🤖 AI Summary
This work addresses the challenges of deploying diffusion models at scale, including GPU memory constraints, imbalanced compute and memory loads, and the overhead and scheduling fragility introduced by staged execution across heterogeneous GPUs. To overcome these limitations, the authors propose decoupling the encoder, DiT, and decoder into independent services and organizing them into an asynchronous pipeline-parallel architecture. They further design an elastic scheduling strategy that integrates performance prediction with runtime feedback to enable efficient coordination across heterogeneous hardware. Compared to monolithic deployment, the proposed system achieves 3.4–20.5× higher throughput and up to 18.5× lower end-to-end latency, substantially improving deployment flexibility and resource efficiency.
📝 Abstract
Diffusion-based generation is increasingly powering production content pipelines; however, deploying these models at scale remains a significant challenge. Model weights frequently exceed the memory capacity of commodity GPUs, while the encoder, diffusion transformer (DiT), and decoder stages exhibit highly imbalanced computational and memory footprints.

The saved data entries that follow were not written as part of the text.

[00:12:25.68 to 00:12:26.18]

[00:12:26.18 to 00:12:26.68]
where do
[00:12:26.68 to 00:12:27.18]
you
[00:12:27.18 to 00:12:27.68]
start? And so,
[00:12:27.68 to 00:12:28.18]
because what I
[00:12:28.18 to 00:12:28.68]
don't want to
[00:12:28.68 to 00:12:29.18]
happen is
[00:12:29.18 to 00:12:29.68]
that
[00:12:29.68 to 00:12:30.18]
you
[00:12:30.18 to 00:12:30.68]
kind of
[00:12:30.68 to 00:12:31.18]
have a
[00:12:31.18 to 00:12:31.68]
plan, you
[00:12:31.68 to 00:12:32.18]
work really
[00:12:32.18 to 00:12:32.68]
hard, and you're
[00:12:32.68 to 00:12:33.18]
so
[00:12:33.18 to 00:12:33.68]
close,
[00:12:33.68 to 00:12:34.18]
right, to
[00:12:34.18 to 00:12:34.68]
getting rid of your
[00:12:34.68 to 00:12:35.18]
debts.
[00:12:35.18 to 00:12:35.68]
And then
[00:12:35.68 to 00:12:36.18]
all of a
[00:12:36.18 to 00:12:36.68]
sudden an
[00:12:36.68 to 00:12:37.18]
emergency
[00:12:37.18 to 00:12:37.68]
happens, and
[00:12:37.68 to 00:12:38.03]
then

A natural remedy is disaggregated serving-running stages as separate services on heterogeneous GPUs-yet this introduces new bottlenecks, including stage handoff overheads and fast-changing workloads that make cross-stage provisioning and scheduling brittle.

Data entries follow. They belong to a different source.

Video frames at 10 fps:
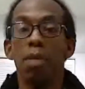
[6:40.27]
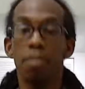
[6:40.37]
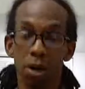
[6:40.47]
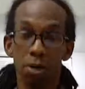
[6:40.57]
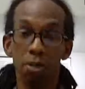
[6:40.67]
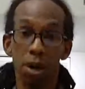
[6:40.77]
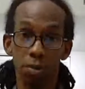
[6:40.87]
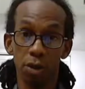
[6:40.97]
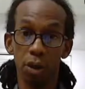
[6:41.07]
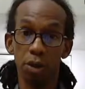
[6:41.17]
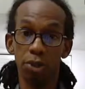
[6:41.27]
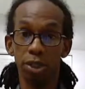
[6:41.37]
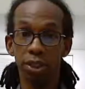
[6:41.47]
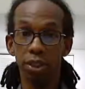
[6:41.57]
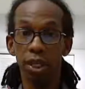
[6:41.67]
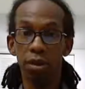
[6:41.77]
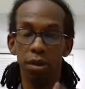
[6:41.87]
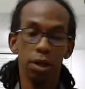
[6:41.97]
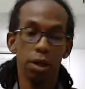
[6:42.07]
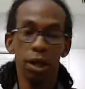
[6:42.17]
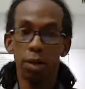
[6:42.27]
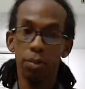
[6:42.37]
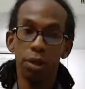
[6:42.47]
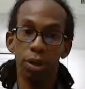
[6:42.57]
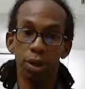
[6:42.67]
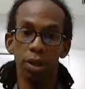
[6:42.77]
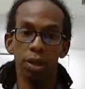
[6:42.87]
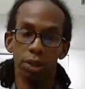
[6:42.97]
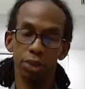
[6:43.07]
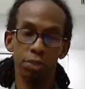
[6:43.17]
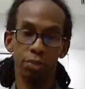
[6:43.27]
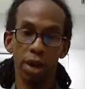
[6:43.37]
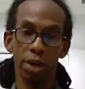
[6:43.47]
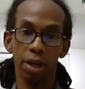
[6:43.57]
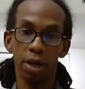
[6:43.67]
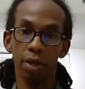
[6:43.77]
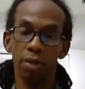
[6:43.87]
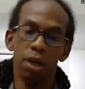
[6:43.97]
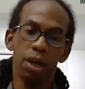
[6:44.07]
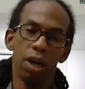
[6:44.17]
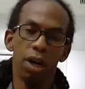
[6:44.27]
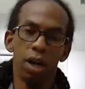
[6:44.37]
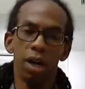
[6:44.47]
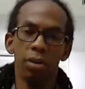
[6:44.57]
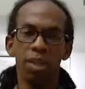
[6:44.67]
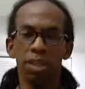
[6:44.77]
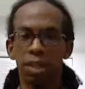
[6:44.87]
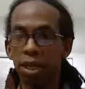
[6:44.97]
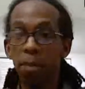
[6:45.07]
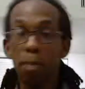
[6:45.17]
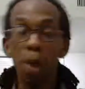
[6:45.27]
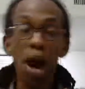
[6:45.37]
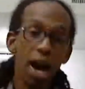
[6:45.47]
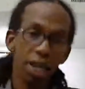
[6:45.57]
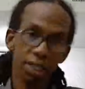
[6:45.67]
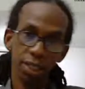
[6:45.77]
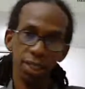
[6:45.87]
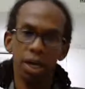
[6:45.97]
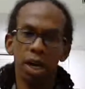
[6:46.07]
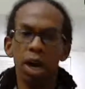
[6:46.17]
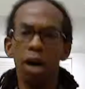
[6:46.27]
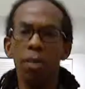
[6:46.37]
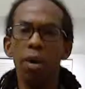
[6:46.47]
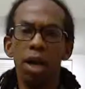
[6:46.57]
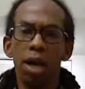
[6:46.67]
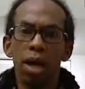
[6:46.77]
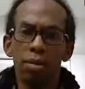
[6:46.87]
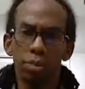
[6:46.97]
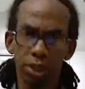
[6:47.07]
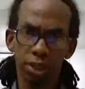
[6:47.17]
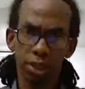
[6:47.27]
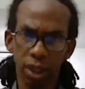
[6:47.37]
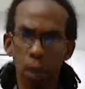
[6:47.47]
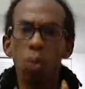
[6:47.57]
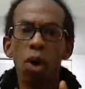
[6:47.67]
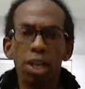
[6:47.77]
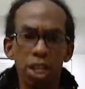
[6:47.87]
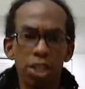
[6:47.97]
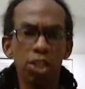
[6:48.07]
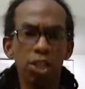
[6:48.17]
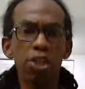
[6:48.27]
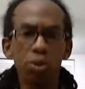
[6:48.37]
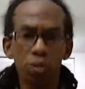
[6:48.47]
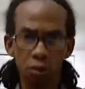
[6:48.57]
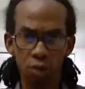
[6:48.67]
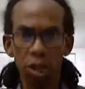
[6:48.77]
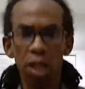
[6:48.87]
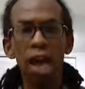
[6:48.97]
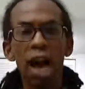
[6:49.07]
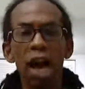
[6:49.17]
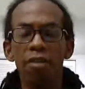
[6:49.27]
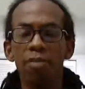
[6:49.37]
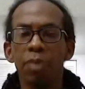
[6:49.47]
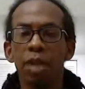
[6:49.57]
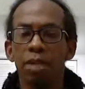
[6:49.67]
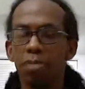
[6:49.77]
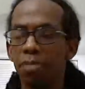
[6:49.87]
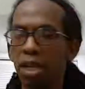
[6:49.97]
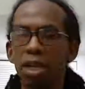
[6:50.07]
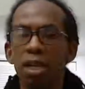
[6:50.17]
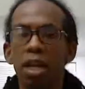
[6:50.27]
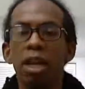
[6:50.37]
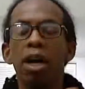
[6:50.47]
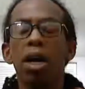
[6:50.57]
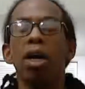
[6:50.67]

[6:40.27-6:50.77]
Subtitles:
Mary Monroe. She said her book she was writing on, it's a composite of someone that she knew in real life, meaning that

This paper presents DisagFusion, enabling asynchronous pipeline parallelism and elastic scheduling for disaggregated diffusion serving. First, DisagFusion introduces asynchronous pipeline parallelism that overlaps computation and stage-to-stage communication to reduce pipeline bubbles and mitigate network jitter. Second, DisagFusion employs a hybrid instance scheduling strategy that combines lightweight performance prediction with runtime feedback to continuously rebalance instance ratio across stages under workload shifts. We implement DisagFusion and evaluate it with modern diffusion models. Compared to a monolithic baseline, DisagFusion improves throughput by 3.4x-20.5x and reduces end-to-end latency by 18.5x, while enabling flexible, cost-efficient deployment across heterogeneous GPUs.